This Teddy Ruxpin's been watching too much of a certain mid-'90s movie.
The animatronic teddy bear turned on with a pleasant tone, saying hi to its friends and getting ready for story time. Then its eyes changed to the Defcon logo, and it started screaming, "Hack the planet!"
An '80s sensation best known for telling stories to kids with a cassette tape, Teddy Ruxpin made its comeback last September, with an upgrade after 30 years. The original animatronic toy now has LCD eyes and a Bluetooth-connected app, through which you upload stories.
The children's plaything is supposed to only tell stories that are approved and uploaded, but Amir Etemadieh, a senior research scientist at security company Cylance, found he could get the fuzzy friend to say anything he wanted it to.
Wicked Cool Toys, the maker of Teddy Ruxpin, did not respond to a request for comment.
Etemadieh showed off his findings at Defcon, a massive hacker conference in Las Vegas, on Friday.
Teddy's Hackers-inspired monologue is just the latest instance of a connected toy struggling with security, even if this exploit was benign. But other more major problem toys have put the private information of children at risk. As the proliferation of connected devices -- from everything to speakers to washing machines -- continues, hackers are finding ways to exploit homes or businesses with objects once deemed harmless.
So when Etemadieh stumbled across the new Teddy Ruxpin for his 1-year-old son, he had concerns.
He had every right to. He's spent the last decade taking apart internet-of-hings devices and searching for vulnerabilities, spotting security issues and disclosing them to companies. Taking apart internet-connected toys was just the next step, he said.
"I don't feel comfortable introducing these to my family or my network without giving it a poke to see how secure it is," Etemadieh said in an interview prior to Defcon.
He got to work on Teddy Ruxpin to see if it was safe for his family. He didn't find any causes for concerns with the toy's security, but he did find an interesting loophole that allowed him to upload image and audio files to the bear.
During his research, Etemadieh went through five Teddy Ruxpins -- one to completely break apart to see its hardware, one to tinker with the software, two backups, and one that his son couldn't let go of.
"My kid instantly saw it and was attached to it," he said. "He doesn't quite understand security research or the idea that this is dad's work."
The hack isn't as simple as just uploading the images, though.
Ruxpin's eyes display images, but they have to be formatted to 128x by 128 pixels to fit its 1.25-inch screen.
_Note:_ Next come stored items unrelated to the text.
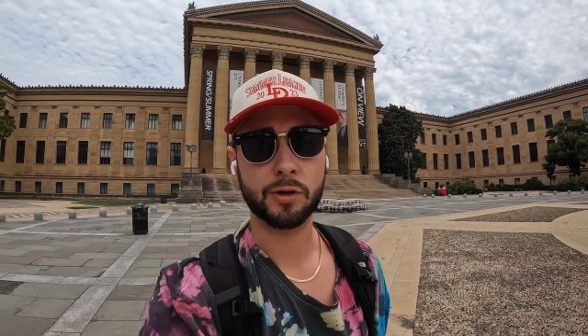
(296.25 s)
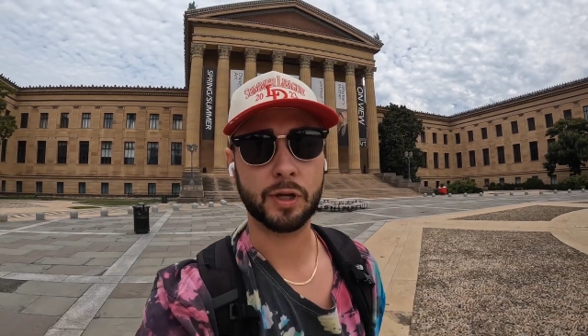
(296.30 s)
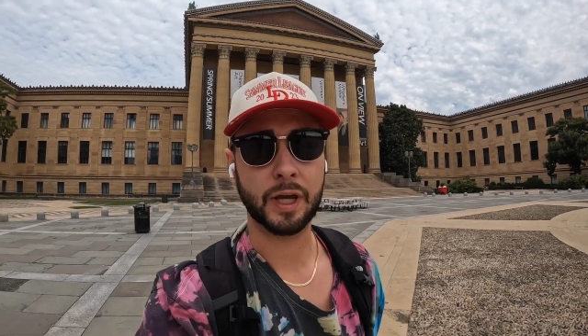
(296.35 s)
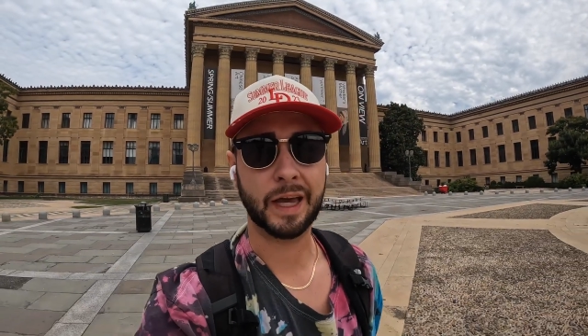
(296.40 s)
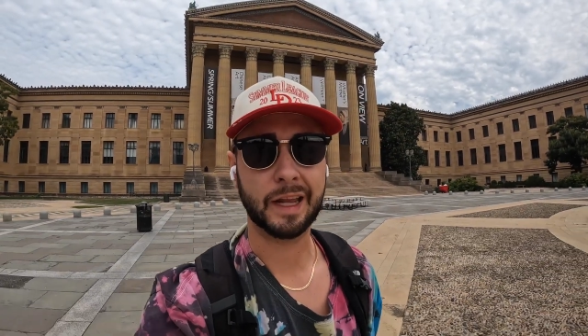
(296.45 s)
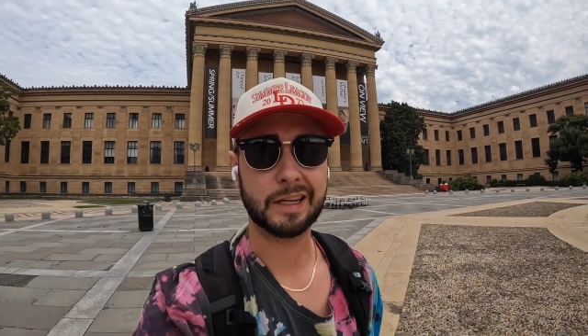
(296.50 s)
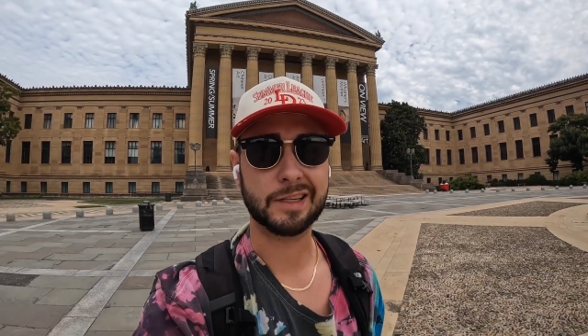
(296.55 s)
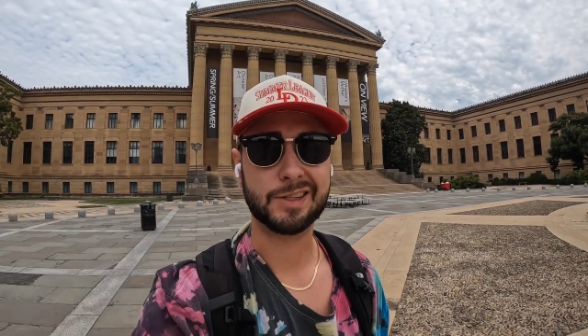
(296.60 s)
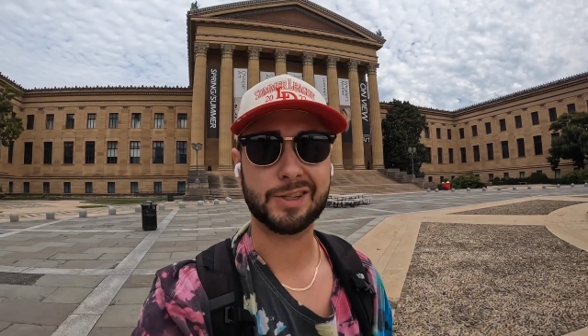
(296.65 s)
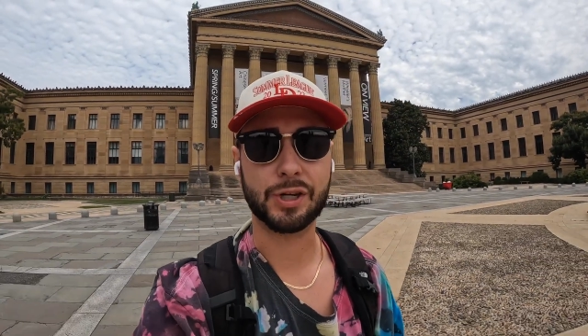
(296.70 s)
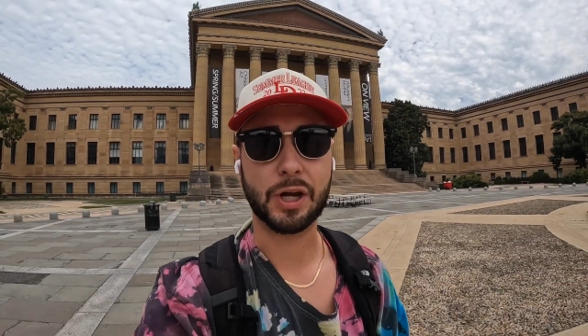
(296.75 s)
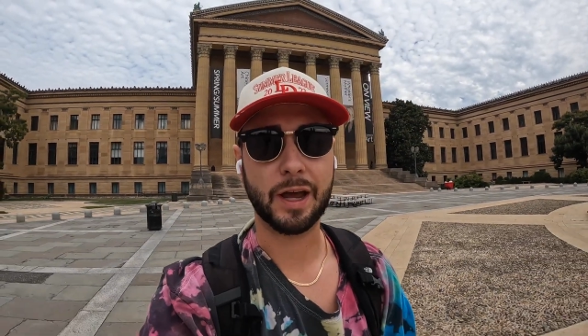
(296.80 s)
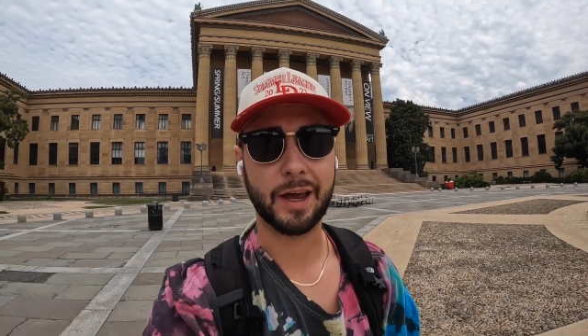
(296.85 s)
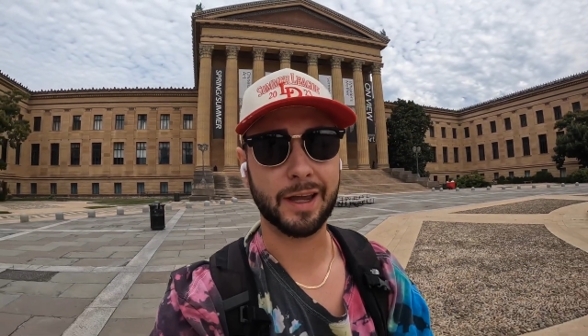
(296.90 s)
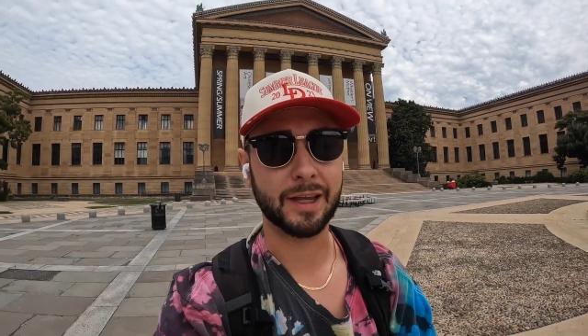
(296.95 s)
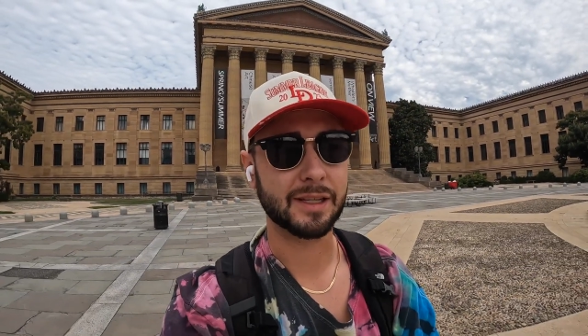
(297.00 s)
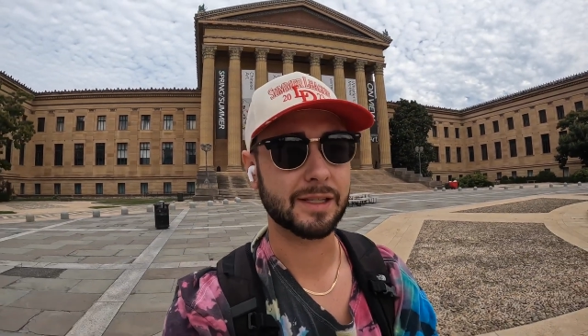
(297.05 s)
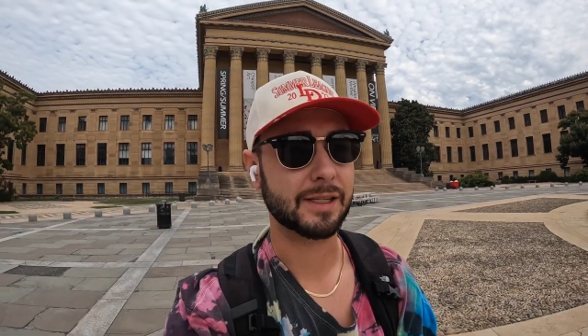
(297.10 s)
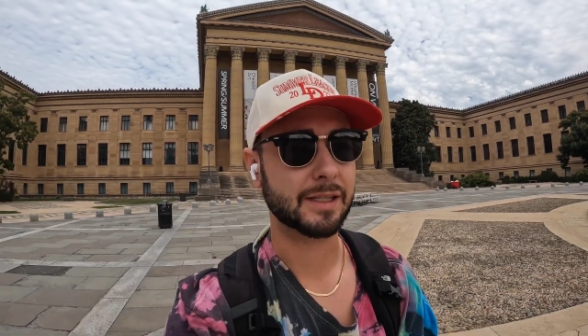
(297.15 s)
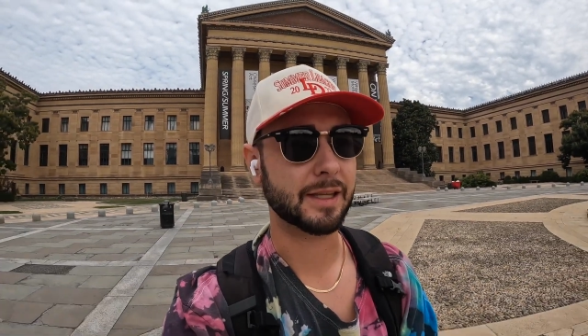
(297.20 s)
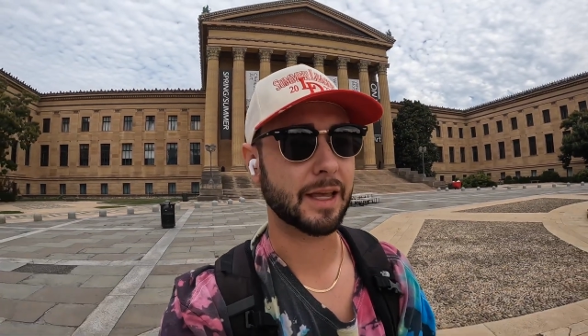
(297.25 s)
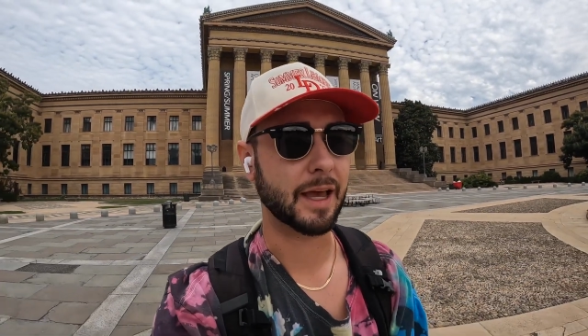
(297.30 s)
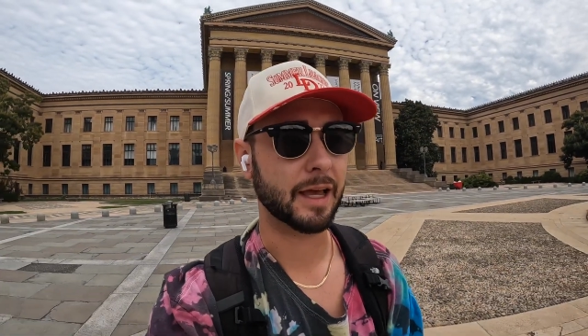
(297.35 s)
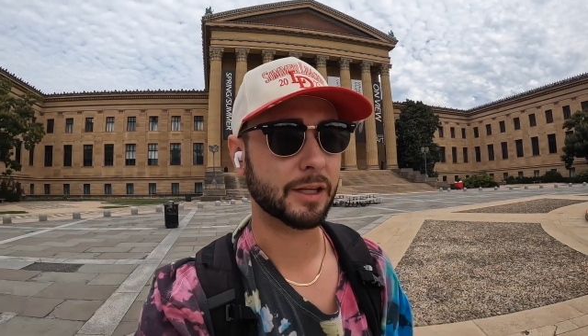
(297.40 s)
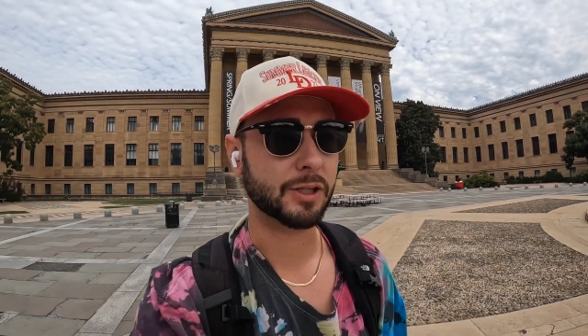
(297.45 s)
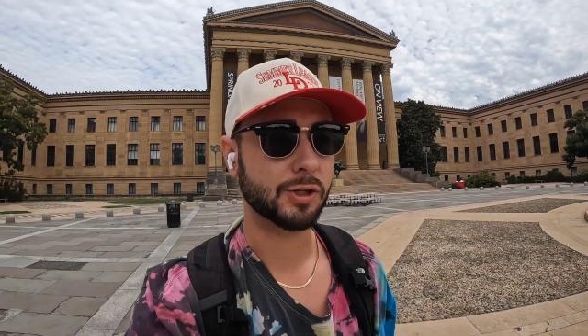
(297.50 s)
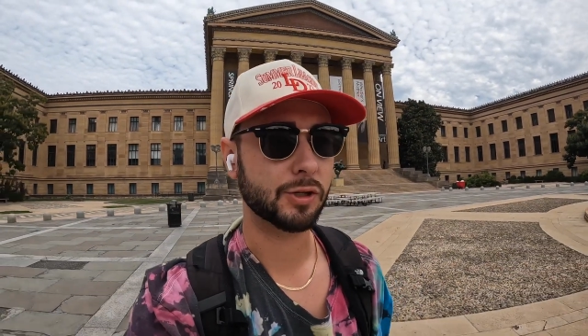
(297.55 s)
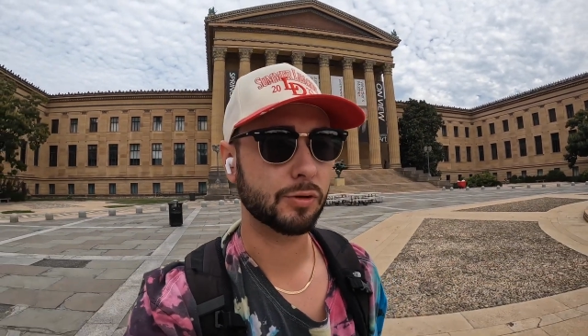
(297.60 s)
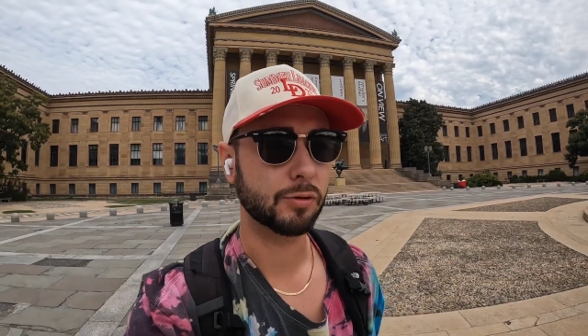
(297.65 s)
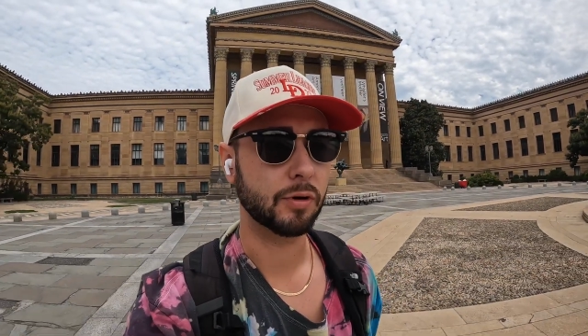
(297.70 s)
you got a giant
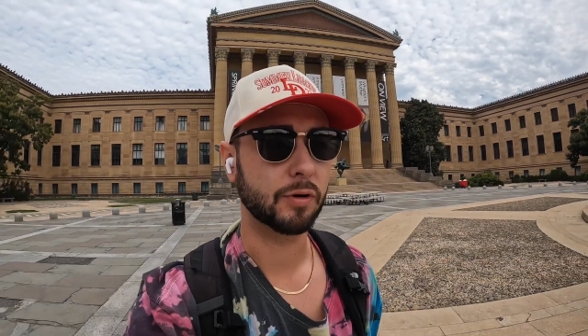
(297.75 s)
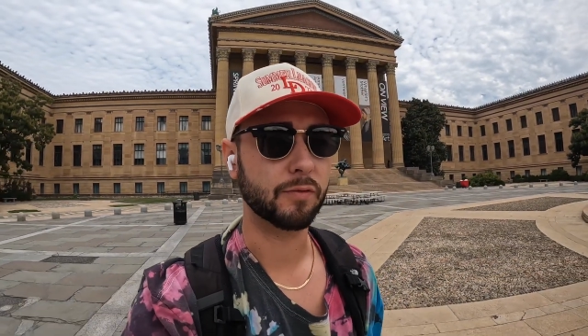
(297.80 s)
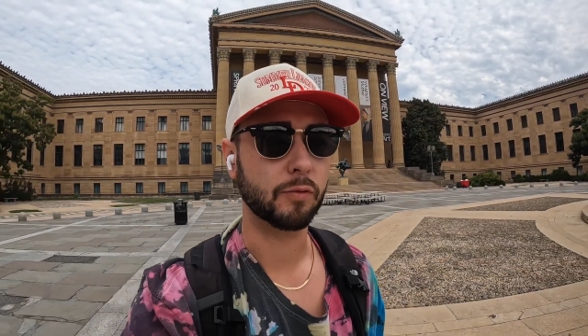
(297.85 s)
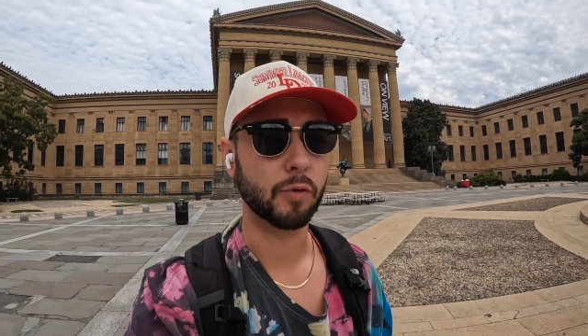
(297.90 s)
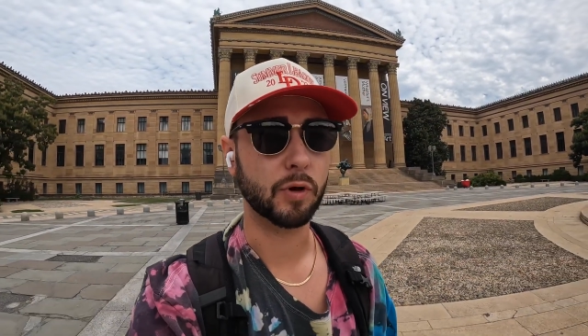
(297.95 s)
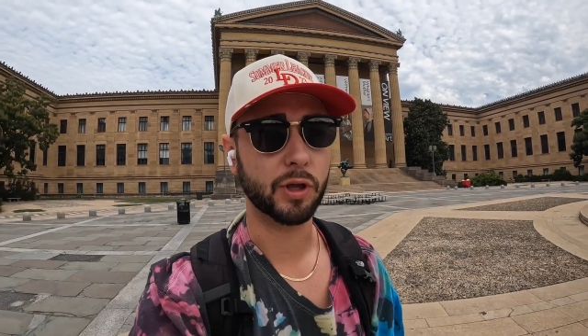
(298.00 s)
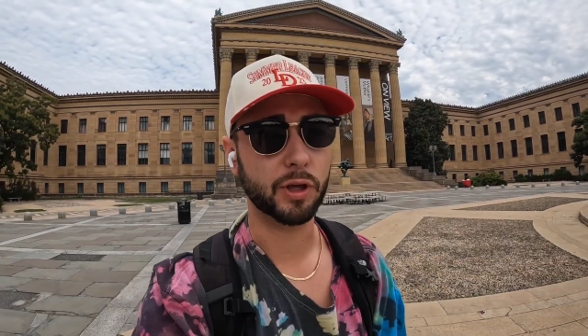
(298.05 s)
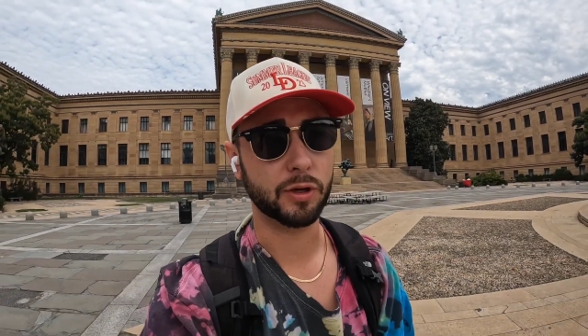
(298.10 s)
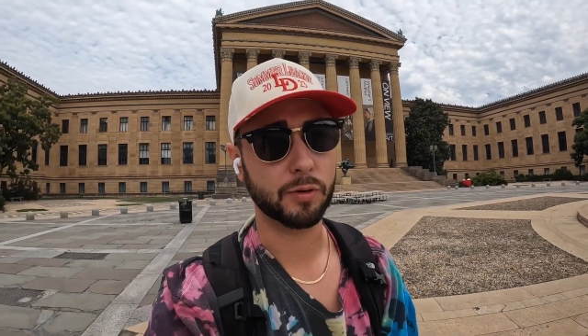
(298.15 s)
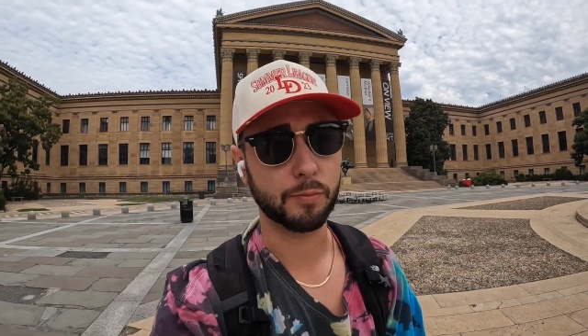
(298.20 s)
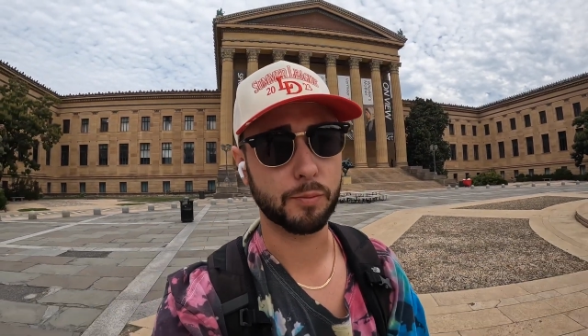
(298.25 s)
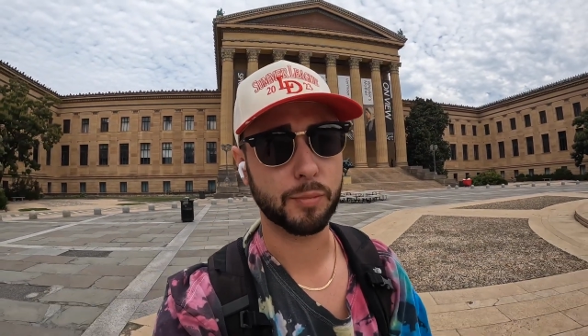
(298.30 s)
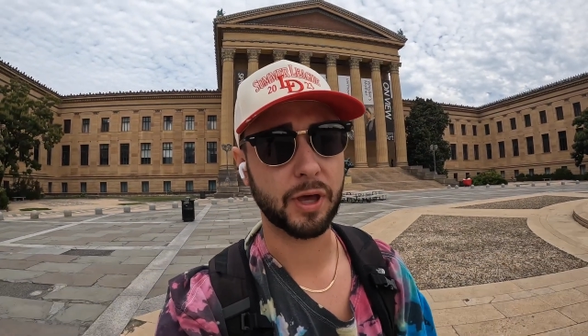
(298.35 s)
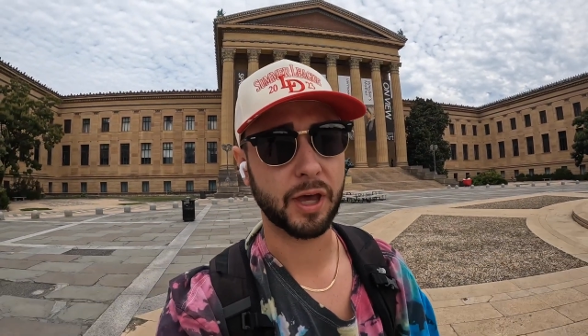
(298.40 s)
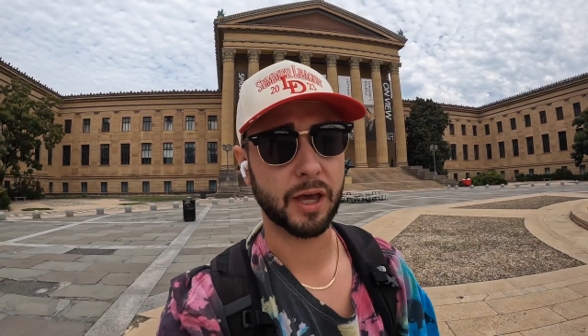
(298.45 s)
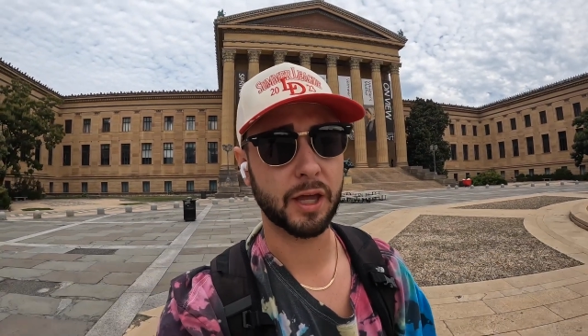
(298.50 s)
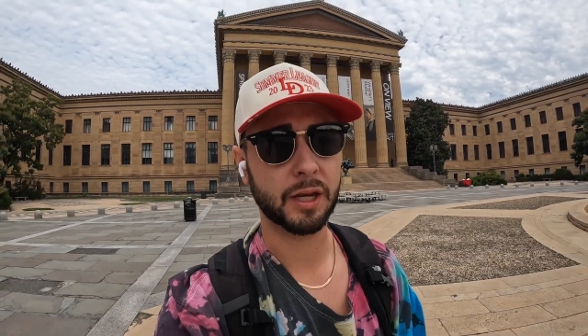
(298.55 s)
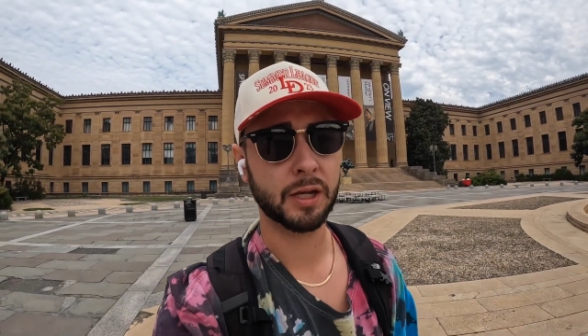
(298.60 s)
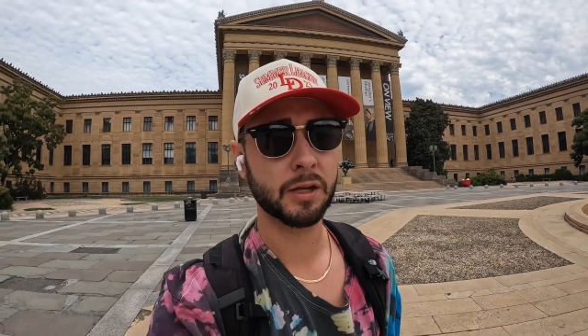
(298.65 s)
statue of William Penn,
The audio also has to be a specific format of .WAV file, he said.
Teddy Ruxpin only plays files in a custom SNX ROM format, so you'd then have to run the audio and image files through a converter that Etemadieh created.
Once that's ready, you have to plug in the Teddy Ruxpin and put those files on a storybook file that already exists on the teddy bear. Essentially, you're replacing the audio and images for an existing storybook with what you've uploaded, since you can't create a completely new storybook.
Etemadieh said he hasn't yet put any custom content on Teddy Ruxpin for his own kid -- it's too labor-intensive. While you're able to modify what the bear says and shows, in Teddy Ruxpin's original stories there's a lot of work that goes into the storytelling voice and facial expressions on cue.
His modifications are fine to show off for the crowd of hackers at Defcon, but not really something a kid would enjoy, he said.
"There's the novelty of making it say things you wouldn't expect a teddy bear to say," he said. "But the idea of making it tell a story is a pretty difficult thing to do."